Monday, Jun. 13, 1955
Uproar in Shawnee
To staffers on the small (circ. 11,456) Shawnee, Okla. News-Star, there were unmistakable signs of a quiet invasion. Bootleggers and gamblers, driven from Oklahoma City 40 miles to the east, were settling in Shawnee, where local police were lax in enforcing the state's dry laws. The News-Star, Shawnee's only daily newspaper, had been as lax as the police. Then the paper got a stunning reason for changing its ways.
News-Star Reporter Jim Bradshaw, 32, went to County Sheriff Jim Harrington's office to find out why a known bootlegger for whom there was an arrest warrant had not been picked up. In a heated argument with Reporter Bradshaw, Sheriff Harrington knocked him down. With the help of a deputy, he punched and roughed up Bradshaw until a state-highway trooper stopped him.
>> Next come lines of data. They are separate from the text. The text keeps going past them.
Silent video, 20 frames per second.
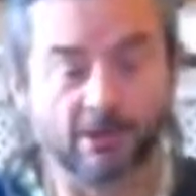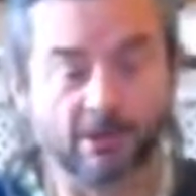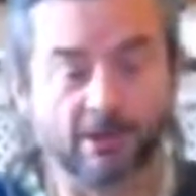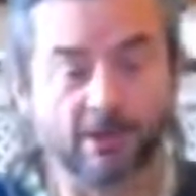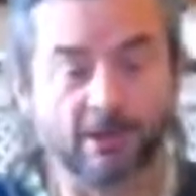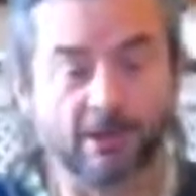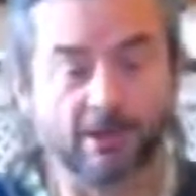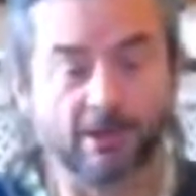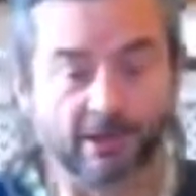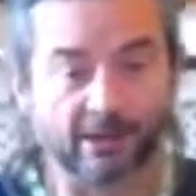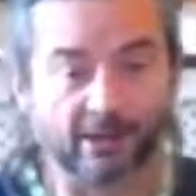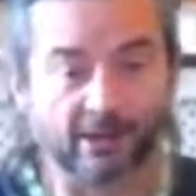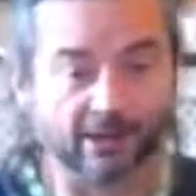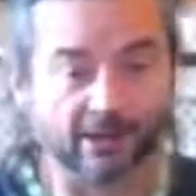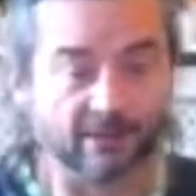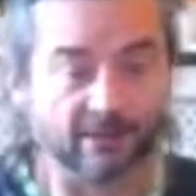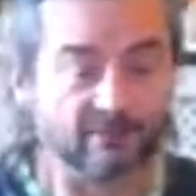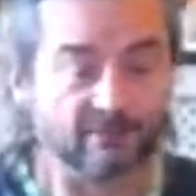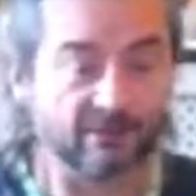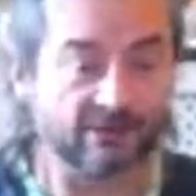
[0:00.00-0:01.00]
And
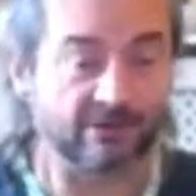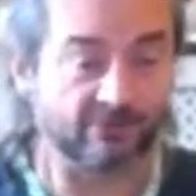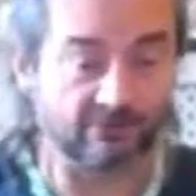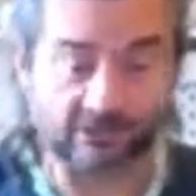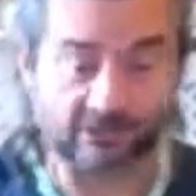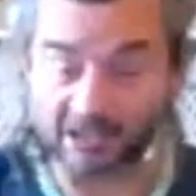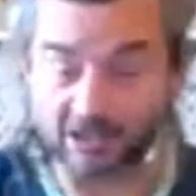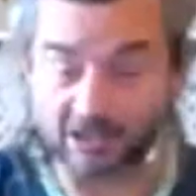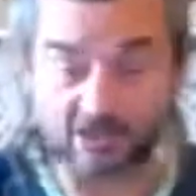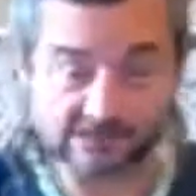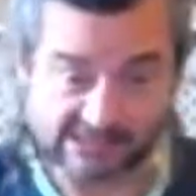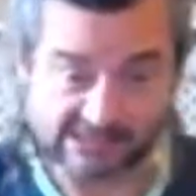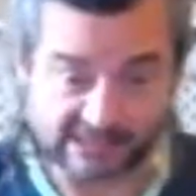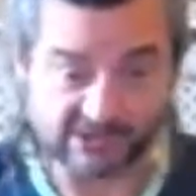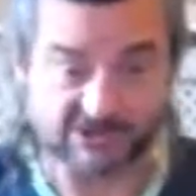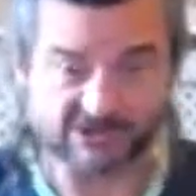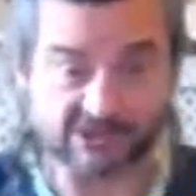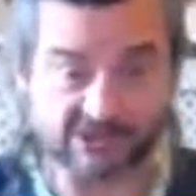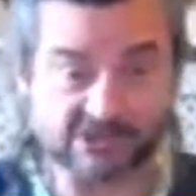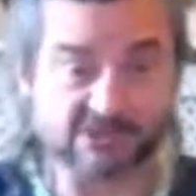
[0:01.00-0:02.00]
then, if they are
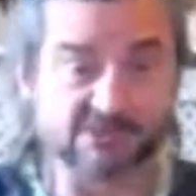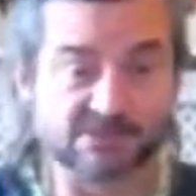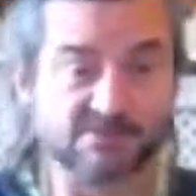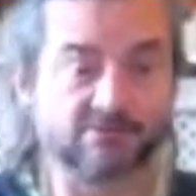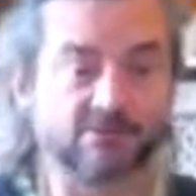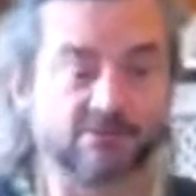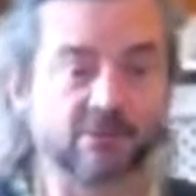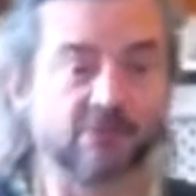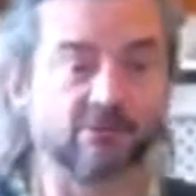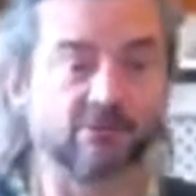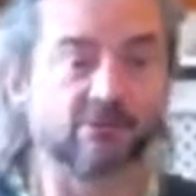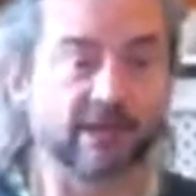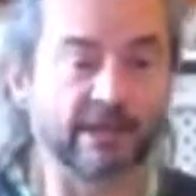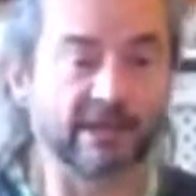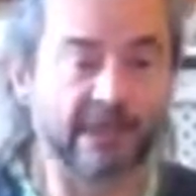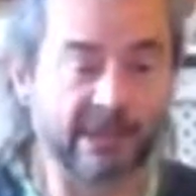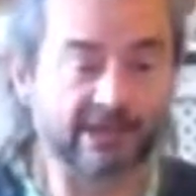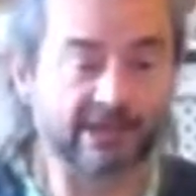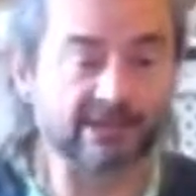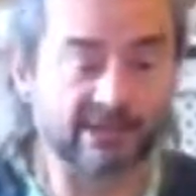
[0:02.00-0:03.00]
teachers, or if they
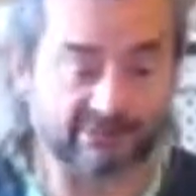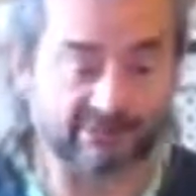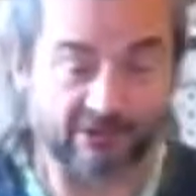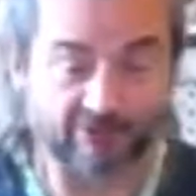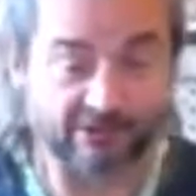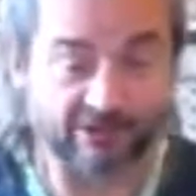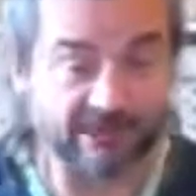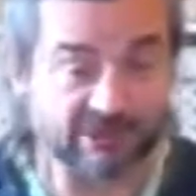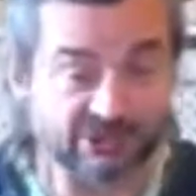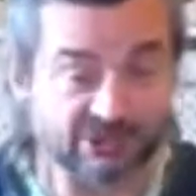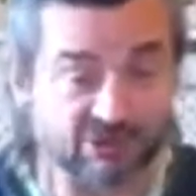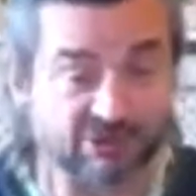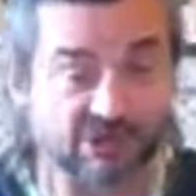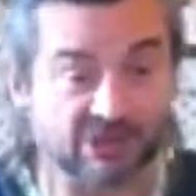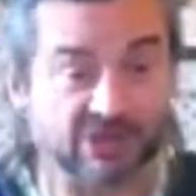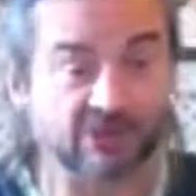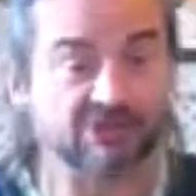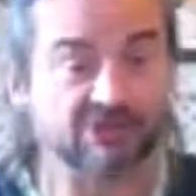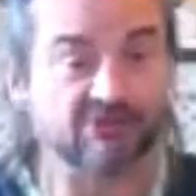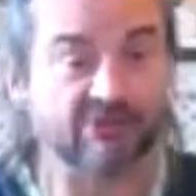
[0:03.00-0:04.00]
can, if they're ready to
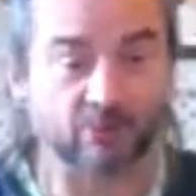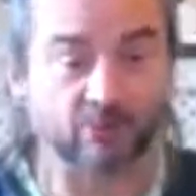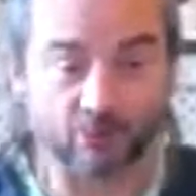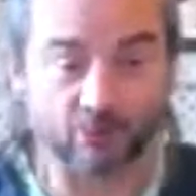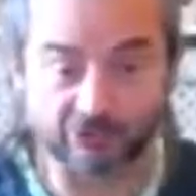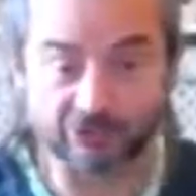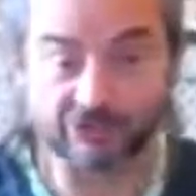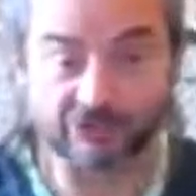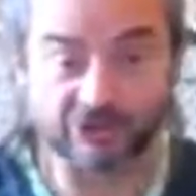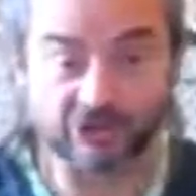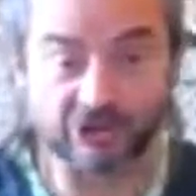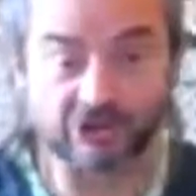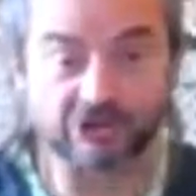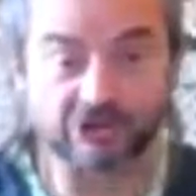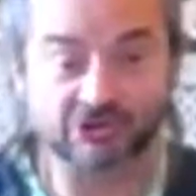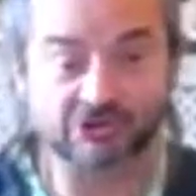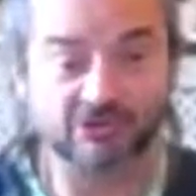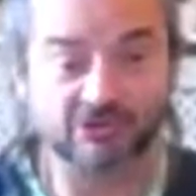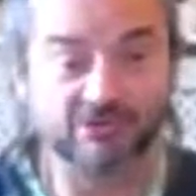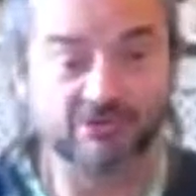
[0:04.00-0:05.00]
teach, if they want to
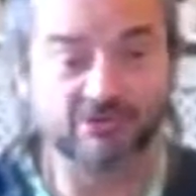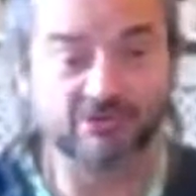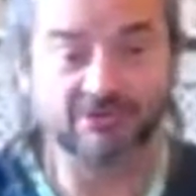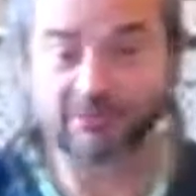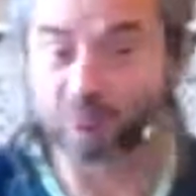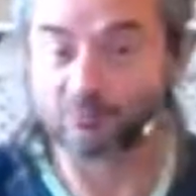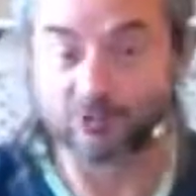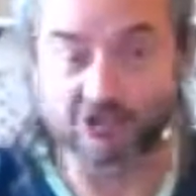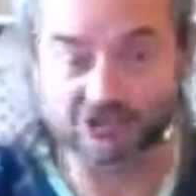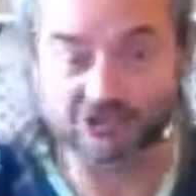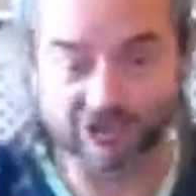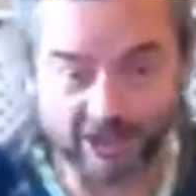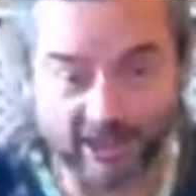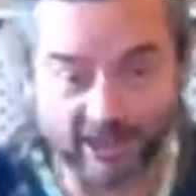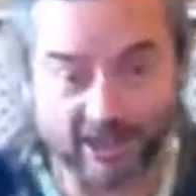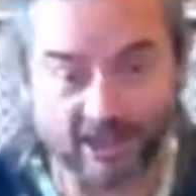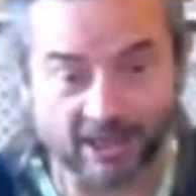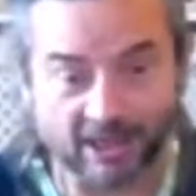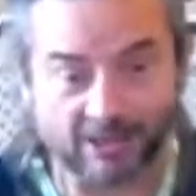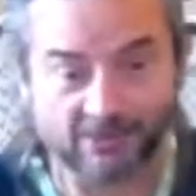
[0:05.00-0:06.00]
teach, they want to
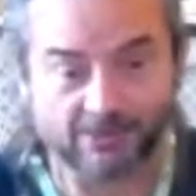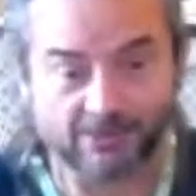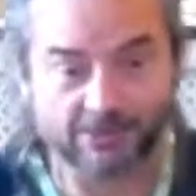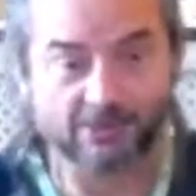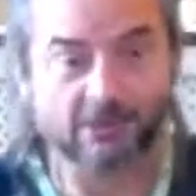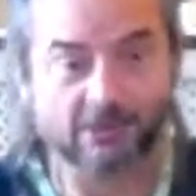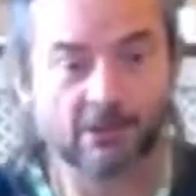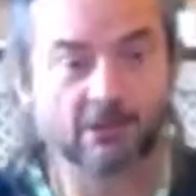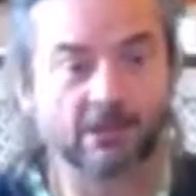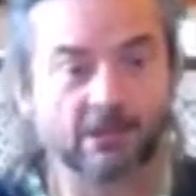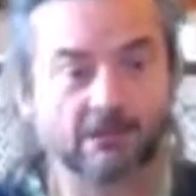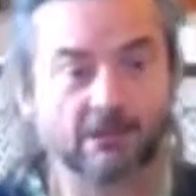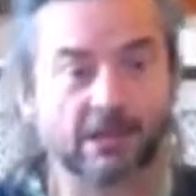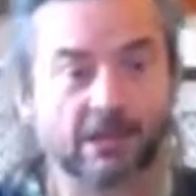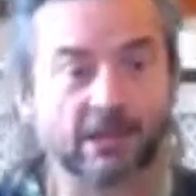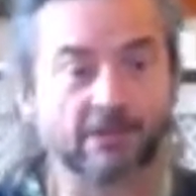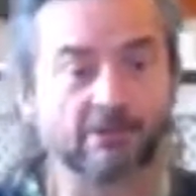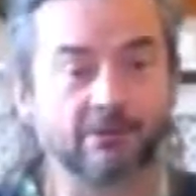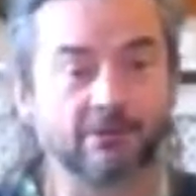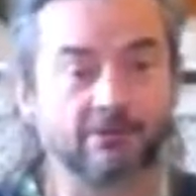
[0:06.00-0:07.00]
share,
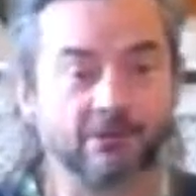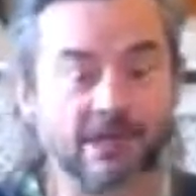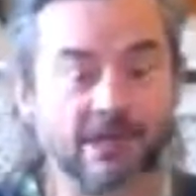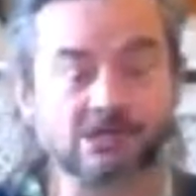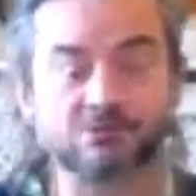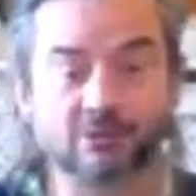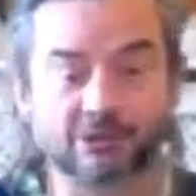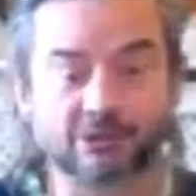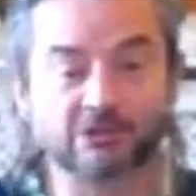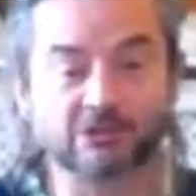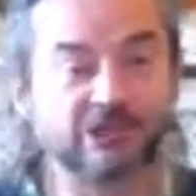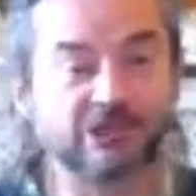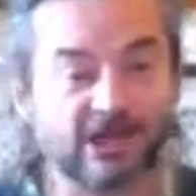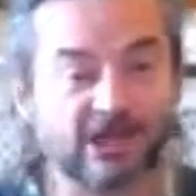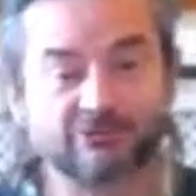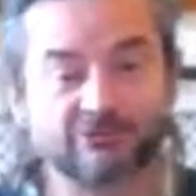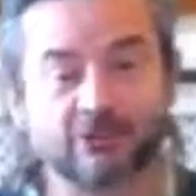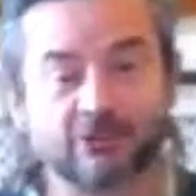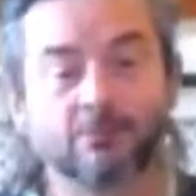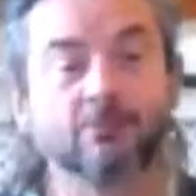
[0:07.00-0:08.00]
then that's where you
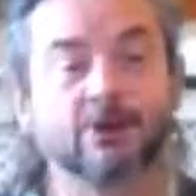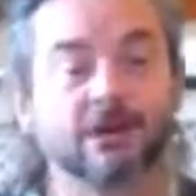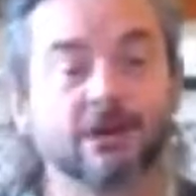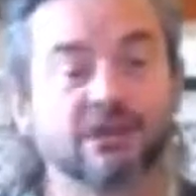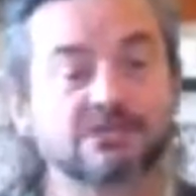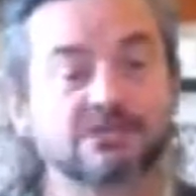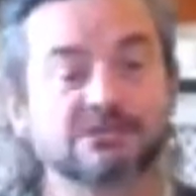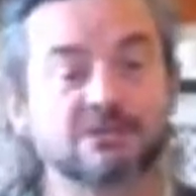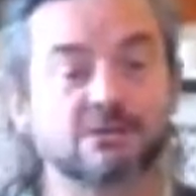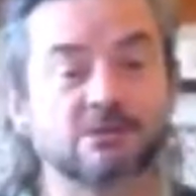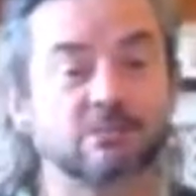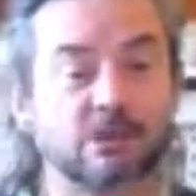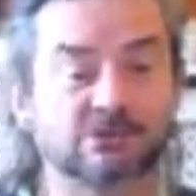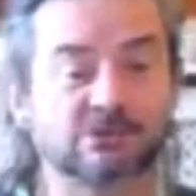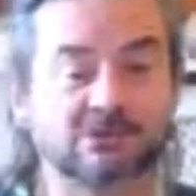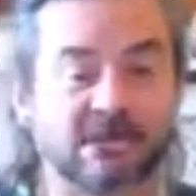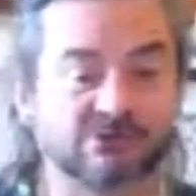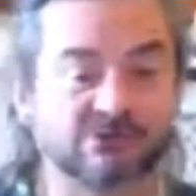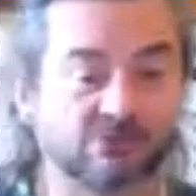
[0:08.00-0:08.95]
share from, and that's the most natural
Then the sheriff jailed Reporter Bradshaw, bruised and stunned, on charges of "resisting arrest and abusing an officer."
After putting up bail to get Reporter Bradshaw out, News-Star Editor N. B. ("Beachy") Musselman went to work on Harrington. Said a Page One editor's note: "The News-Star has never published the criminal record of Sheriff Jim Harrington before because a man's past is not always indicative of his future actions. However, in the light of [what has happened], the News-Star feels an obligation to publish his past in full. We regret not having done so before." The record, spread across two columns of the paper, showed that Sheriff Harrington had been arrested three times for selling and transporting liquor. After his last arrest in 1940, he got a suspended sentence of a year and a day, and had his right to vote revoked.
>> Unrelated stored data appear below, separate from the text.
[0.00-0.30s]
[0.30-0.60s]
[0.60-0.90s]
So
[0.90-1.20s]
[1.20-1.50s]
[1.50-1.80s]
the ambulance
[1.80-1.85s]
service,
The news of Harrington's criminal record caused an uproar in Shawnee. A local printer donated his services to print up grand-jury petition forms, and overnight more than 350 indignant Shawneeans signed petitions to call a special grand jury (only 100 signatures are required).
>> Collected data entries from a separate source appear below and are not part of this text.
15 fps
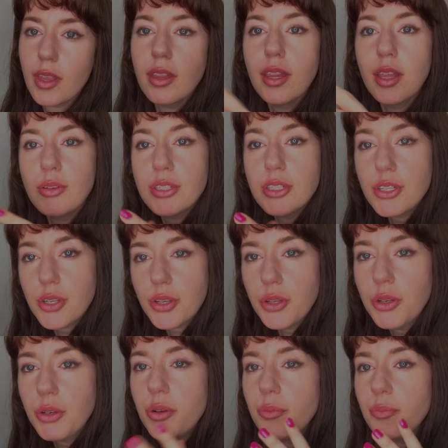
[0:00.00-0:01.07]
There were
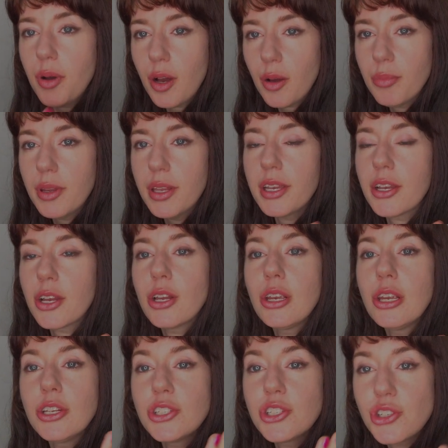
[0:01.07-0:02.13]
two public
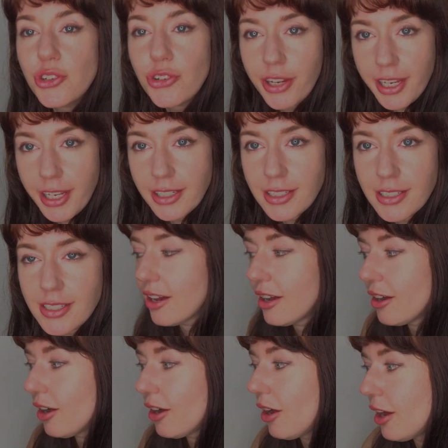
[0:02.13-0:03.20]
latrines
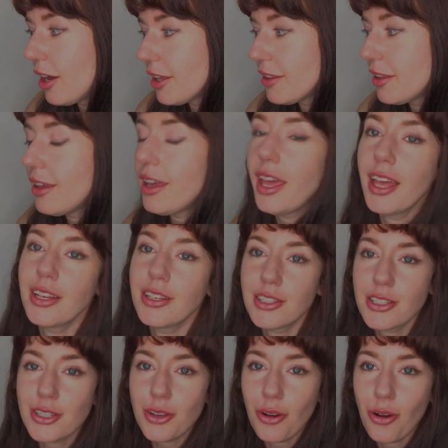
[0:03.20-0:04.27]
either
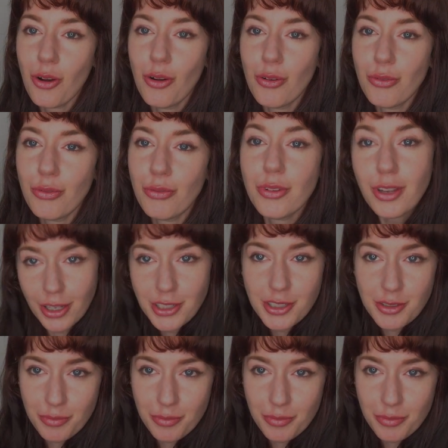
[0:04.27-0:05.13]
end of London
This week, as Shawnee got ready to file its petition for a grand jury to investigate Sheriff Harrington's regime, the local county attorney started action to challenge the sheriff's right to hold office. He also asked Oklahoma Governor Raymond Gary to help clean up bootlegging and gambling in Shawnee, and the FBI began an investigation to see if Reporter Bradshaw's beating was a violation of federal civil rights laws. As a result of its belated expose, the News-Star had also learned a lesson: the campaign to clean up Shawnee should not have waited until the beating of a staffer proved how bad things really were.